* _DATA TO USE_
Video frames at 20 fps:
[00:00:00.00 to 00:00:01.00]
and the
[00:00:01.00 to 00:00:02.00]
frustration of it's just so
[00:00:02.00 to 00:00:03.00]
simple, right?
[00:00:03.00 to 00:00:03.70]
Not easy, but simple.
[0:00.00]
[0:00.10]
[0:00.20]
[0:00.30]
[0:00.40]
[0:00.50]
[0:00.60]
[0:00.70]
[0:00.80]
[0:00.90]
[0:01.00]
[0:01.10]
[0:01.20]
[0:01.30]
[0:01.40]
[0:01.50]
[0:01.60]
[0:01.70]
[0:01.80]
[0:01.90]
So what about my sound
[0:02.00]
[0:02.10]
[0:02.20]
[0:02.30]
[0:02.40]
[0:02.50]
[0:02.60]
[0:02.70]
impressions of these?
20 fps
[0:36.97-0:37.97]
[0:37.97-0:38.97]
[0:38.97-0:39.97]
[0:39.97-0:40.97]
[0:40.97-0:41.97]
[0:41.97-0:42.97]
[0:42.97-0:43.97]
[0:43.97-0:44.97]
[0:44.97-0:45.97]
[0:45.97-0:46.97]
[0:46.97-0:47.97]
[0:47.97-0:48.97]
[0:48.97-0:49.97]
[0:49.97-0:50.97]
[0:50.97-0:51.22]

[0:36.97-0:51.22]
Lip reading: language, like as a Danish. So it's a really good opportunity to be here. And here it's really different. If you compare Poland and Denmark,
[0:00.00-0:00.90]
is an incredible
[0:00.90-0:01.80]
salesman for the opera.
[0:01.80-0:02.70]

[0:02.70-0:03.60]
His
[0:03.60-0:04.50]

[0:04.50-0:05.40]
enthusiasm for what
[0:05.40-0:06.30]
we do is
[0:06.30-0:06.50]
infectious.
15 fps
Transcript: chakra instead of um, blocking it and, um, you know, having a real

* _EXERCISE_
Up to and including the line that contains "[0:42.97-0:43.97]", restate each line of the material above word for word, beginning with its first line.

* _EXERCISE SOLUTION_
Video frames at 20 fps:
[00:00:00.00 to 00:00:01.00]
and the
[00:00:01.00 to 00:00:02.00]
frustration of it's just so
[00:00:02.00 to 00:00:03.00]
simple, right?
[00:00:03.00 to 00:00:03.70]
Not easy, but simple.
[0:00.00]
[0:00.10]
[0:00.20]
[0:00.30]
[0:00.40]
[0:00.50]
[0:00.60]
[0:00.70]
[0:00.80]
[0:00.90]
[0:01.00]
[0:01.10]
[0:01.20]
[0:01.30]
[0:01.40]
[0:01.50]
[0:01.60]
[0:01.70]
[0:01.80]
[0:01.90]
So what about my sound
[0:02.00]
[0:02.10]
[0:02.20]
[0:02.30]
[0:02.40]
[0:02.50]
[0:02.60]
[0:02.70]
impressions of these?
20 fps
[0:36.97-0:37.97]
[0:37.97-0:38.97]
[0:38.97-0:39.97]
[0:39.97-0:40.97]
[0:40.97-0:41.97]
[0:41.97-0:42.97]
[0:42.97-0:43.97]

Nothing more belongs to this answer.